The Effect of Activity on the Waking Temperature Rhythm in Humans

Nine healthy female subjects were studied when exposed to the natural light-dark cycle, but living for 17 “days” on a 27h day (9h sleep, 18h wake). Since the circadian endogenous oscillator cannot entrain to this imposed period, forced desynchronization between the sleep/activity cycle and the endogenous circadian temperature rhythm took place. This enabled the effects of activity on core temperature to be assessed at different endogenous circadian phases and at different stages of the sleep/activity cycle. Rectal temperature was measured at 6-minute intervals, and the activity of the nondominant wrist was summed at 1-minute intervals. Each waking span was divided into overlapping 3h sections, and each section was submitted to linear regression analysis between the rectal temperatures and the total activity in the previous 30 minutes.
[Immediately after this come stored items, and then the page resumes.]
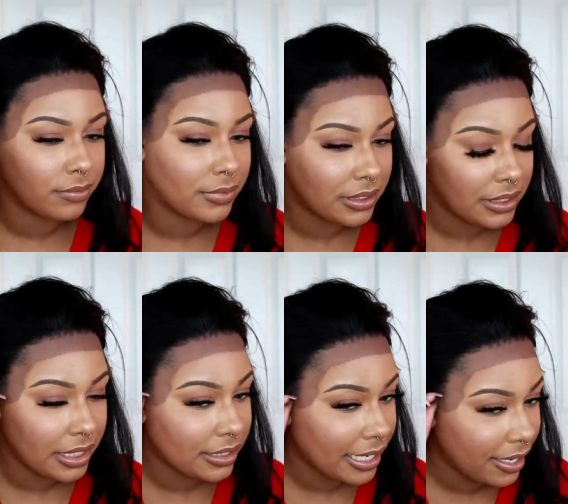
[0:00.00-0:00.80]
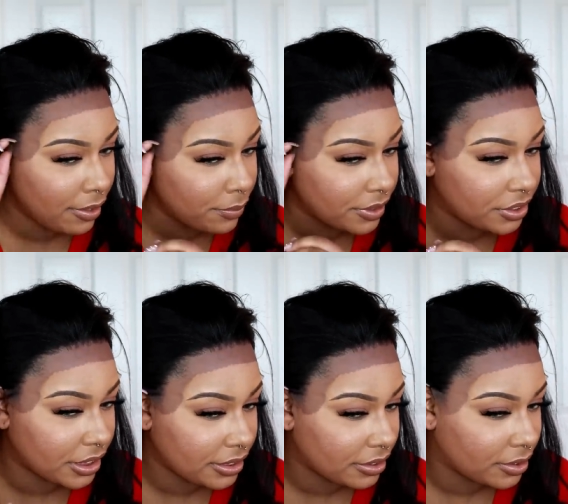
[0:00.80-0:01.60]
stick down with
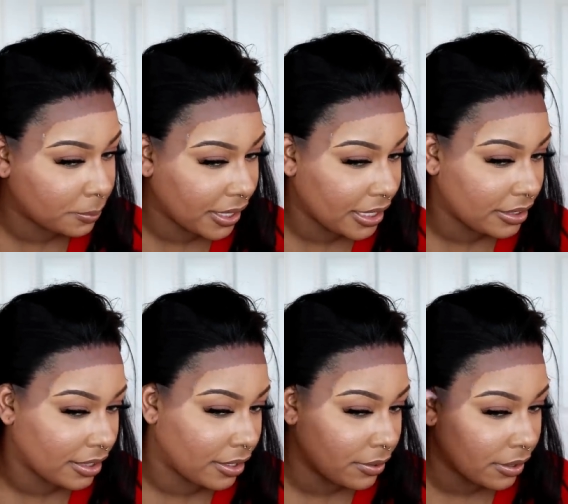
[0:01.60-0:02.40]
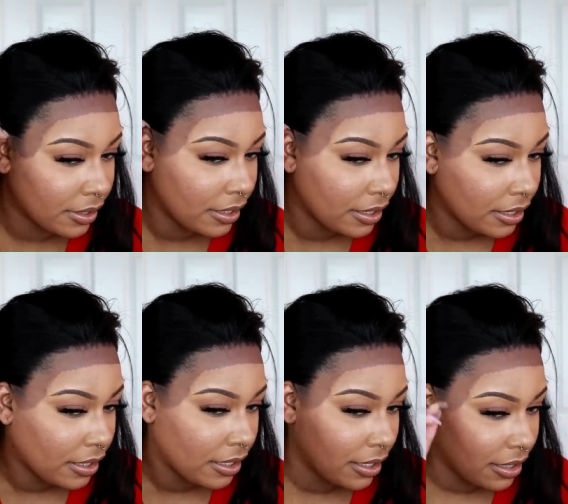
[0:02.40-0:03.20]
just the spray, so
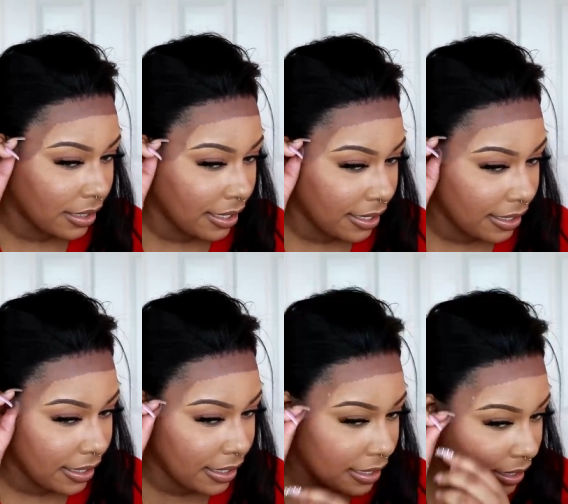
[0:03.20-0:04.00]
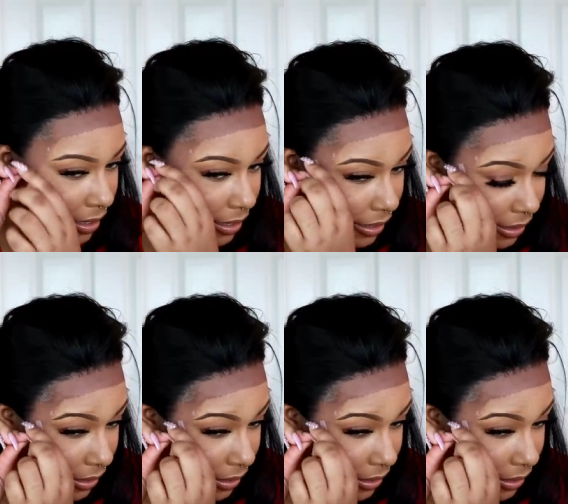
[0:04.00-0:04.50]
I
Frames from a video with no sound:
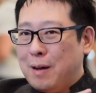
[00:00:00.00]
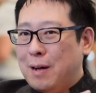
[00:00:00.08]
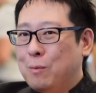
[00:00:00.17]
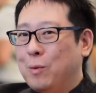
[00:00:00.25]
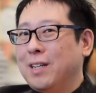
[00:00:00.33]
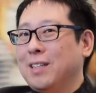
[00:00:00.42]

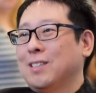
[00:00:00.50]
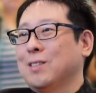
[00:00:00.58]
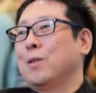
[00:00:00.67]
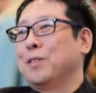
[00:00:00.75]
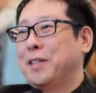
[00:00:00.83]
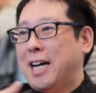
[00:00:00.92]
what is
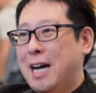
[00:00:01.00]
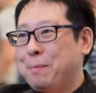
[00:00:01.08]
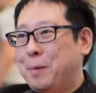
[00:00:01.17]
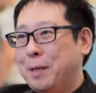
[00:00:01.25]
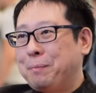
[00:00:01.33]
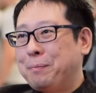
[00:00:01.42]
going to
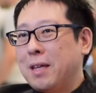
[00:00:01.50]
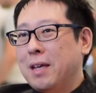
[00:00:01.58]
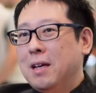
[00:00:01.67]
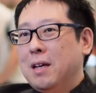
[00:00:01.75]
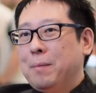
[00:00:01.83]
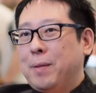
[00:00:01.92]
happen,
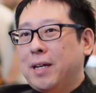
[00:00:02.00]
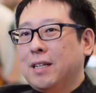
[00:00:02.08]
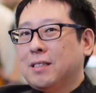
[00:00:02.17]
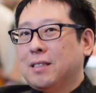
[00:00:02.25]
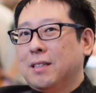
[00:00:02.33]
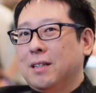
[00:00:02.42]

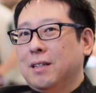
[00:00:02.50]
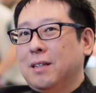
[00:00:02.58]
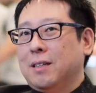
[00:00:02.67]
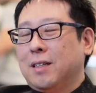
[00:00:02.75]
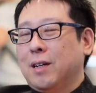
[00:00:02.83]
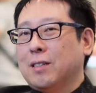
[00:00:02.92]
because
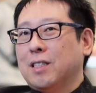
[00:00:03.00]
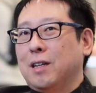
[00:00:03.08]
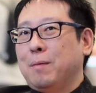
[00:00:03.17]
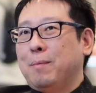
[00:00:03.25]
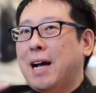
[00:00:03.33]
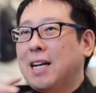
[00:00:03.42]
there's
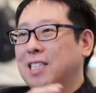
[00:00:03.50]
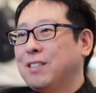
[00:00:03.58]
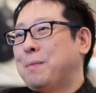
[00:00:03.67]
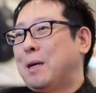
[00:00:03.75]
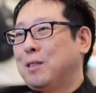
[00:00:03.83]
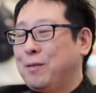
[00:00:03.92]
a massive
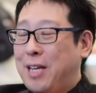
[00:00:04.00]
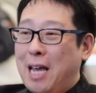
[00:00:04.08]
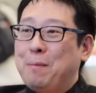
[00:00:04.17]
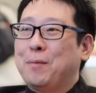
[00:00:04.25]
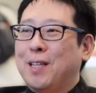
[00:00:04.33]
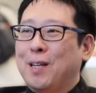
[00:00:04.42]
amount of
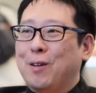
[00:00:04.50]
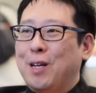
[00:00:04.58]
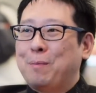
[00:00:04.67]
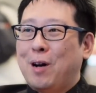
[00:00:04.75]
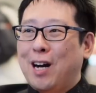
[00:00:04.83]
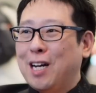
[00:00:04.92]
game theory
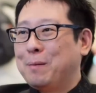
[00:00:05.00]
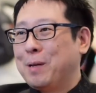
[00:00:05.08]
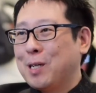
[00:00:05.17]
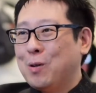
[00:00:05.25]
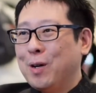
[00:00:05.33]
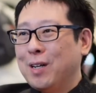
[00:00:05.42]
behind
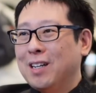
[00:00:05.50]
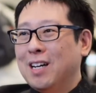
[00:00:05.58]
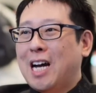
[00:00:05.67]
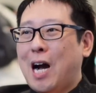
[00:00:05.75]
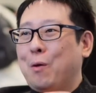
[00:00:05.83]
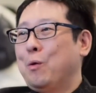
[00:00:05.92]
Bitcoin,
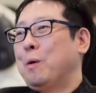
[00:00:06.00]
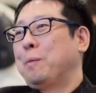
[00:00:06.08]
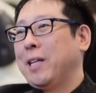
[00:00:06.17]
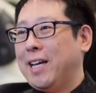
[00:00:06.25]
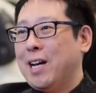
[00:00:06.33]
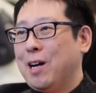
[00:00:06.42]
how it will
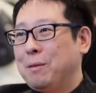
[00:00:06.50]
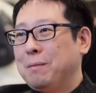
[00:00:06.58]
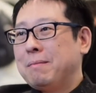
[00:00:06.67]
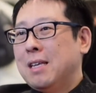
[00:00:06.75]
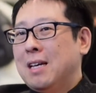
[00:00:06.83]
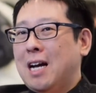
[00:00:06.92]
play out,
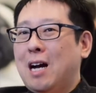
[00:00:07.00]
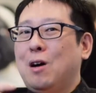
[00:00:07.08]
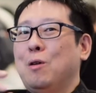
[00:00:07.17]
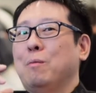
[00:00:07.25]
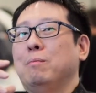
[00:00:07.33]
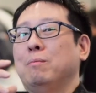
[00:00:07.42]

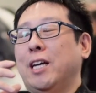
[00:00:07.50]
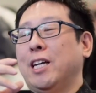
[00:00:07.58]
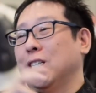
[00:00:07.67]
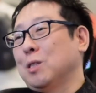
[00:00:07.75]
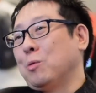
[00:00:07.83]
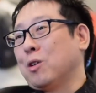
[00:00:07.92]
how
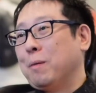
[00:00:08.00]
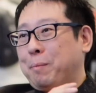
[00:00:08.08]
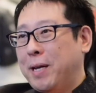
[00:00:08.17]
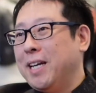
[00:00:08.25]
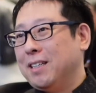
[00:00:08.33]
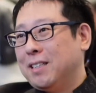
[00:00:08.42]
nations will
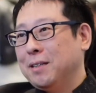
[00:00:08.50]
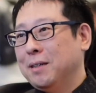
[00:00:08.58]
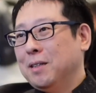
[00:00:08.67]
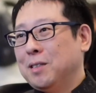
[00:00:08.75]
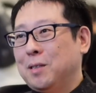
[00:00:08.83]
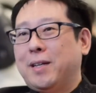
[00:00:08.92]
compete
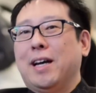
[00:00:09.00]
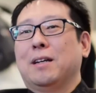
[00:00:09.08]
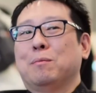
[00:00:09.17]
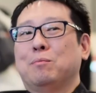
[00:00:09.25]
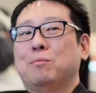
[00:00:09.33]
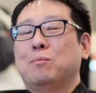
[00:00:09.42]
to get
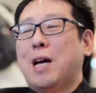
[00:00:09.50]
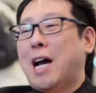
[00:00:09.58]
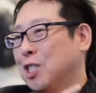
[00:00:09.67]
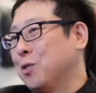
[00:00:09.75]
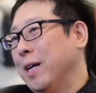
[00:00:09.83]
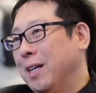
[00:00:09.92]

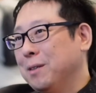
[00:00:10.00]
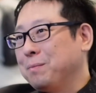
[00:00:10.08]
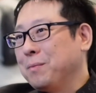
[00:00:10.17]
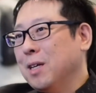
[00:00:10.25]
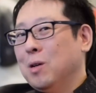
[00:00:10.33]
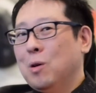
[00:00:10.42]
hash rate
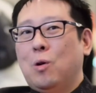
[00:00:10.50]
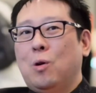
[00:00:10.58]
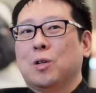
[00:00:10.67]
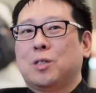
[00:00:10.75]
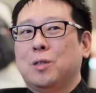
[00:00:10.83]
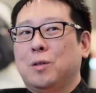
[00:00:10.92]

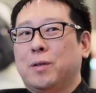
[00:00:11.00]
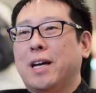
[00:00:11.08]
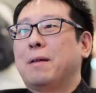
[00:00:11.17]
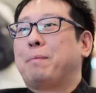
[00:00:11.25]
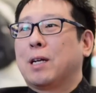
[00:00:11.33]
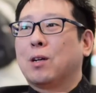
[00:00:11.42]
or to
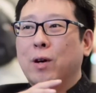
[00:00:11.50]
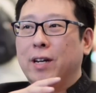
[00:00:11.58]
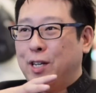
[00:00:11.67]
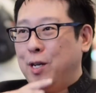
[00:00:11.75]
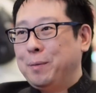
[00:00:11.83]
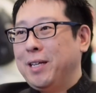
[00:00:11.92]
get Bitcoin
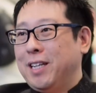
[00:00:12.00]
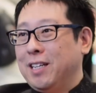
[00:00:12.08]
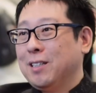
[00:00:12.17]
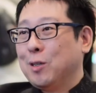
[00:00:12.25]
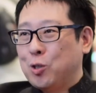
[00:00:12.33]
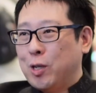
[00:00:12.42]
accumulated
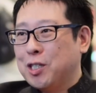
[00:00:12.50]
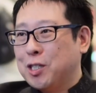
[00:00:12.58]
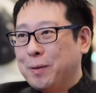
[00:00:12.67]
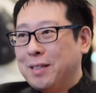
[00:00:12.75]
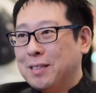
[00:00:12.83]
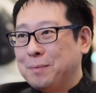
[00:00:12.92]
in their
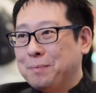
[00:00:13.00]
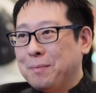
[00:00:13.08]
treasuries.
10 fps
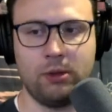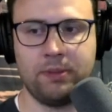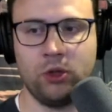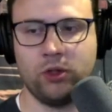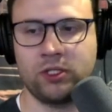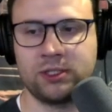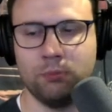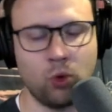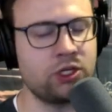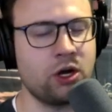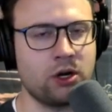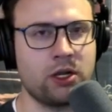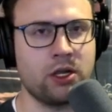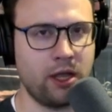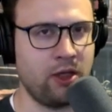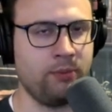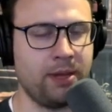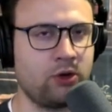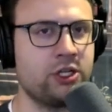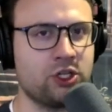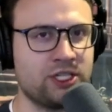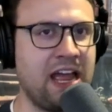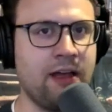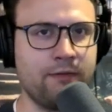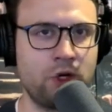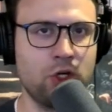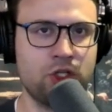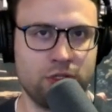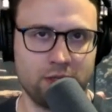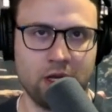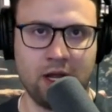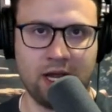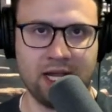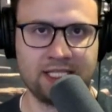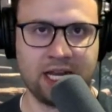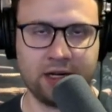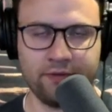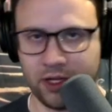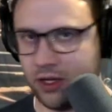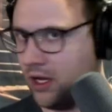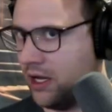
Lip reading: but you'll notice more Dark Element creatures have Curse as kind of a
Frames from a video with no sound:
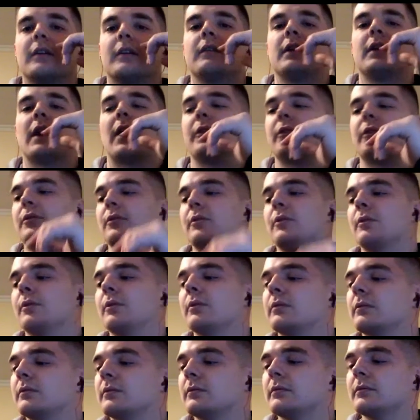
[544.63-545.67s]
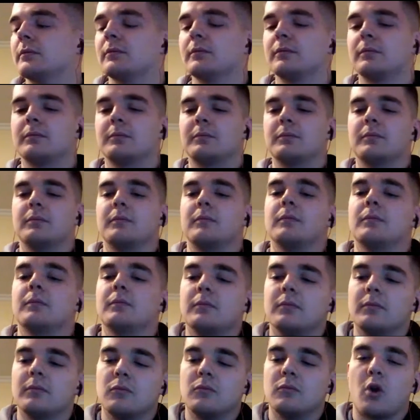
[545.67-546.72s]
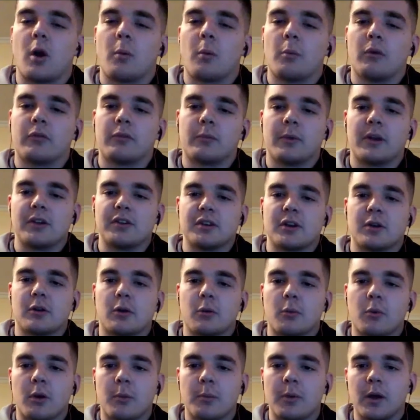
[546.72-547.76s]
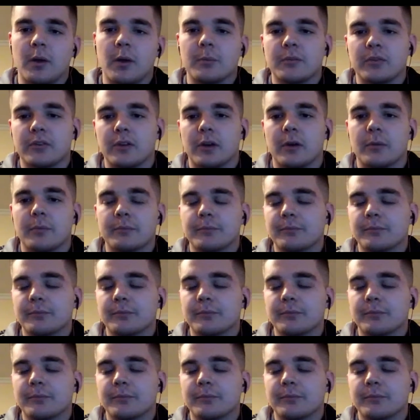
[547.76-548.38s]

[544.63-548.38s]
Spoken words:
not too normal for my general warm up. So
From this analysis were obtained the gradient (of the change in rectal temperature produced by a unit change in activity) and the intercept (the rectal temperature predicted when activity was zero). The gradients were subjected to a two-factor analysis of variance (ANOVA) (circadian phase/ time awake). There was no significant effect of time awake, but circadian phase was highly significant statistically. Post hoc tests (Newman-Keuls) indicated that gradients around the temperature peak were significantly less than those around its trough. The intercepts formed a sinusoid that, for the group, showed a mesor (±SE) of 36.97 (±0.12) and amplitude (95% confidence interval) of 0.22°C (0.12°C, 0.32°C). We conclude that this is a further method for removing masking effects from circadian temperature rhythm data in order to assess its endogenous component, a method that can be used when subjects are able to live normally. We suggest also that the decreased effect of activity on temperature when the endogenous circadian rhythm and activity are at their peak will reduce the possibility of hyperthermia.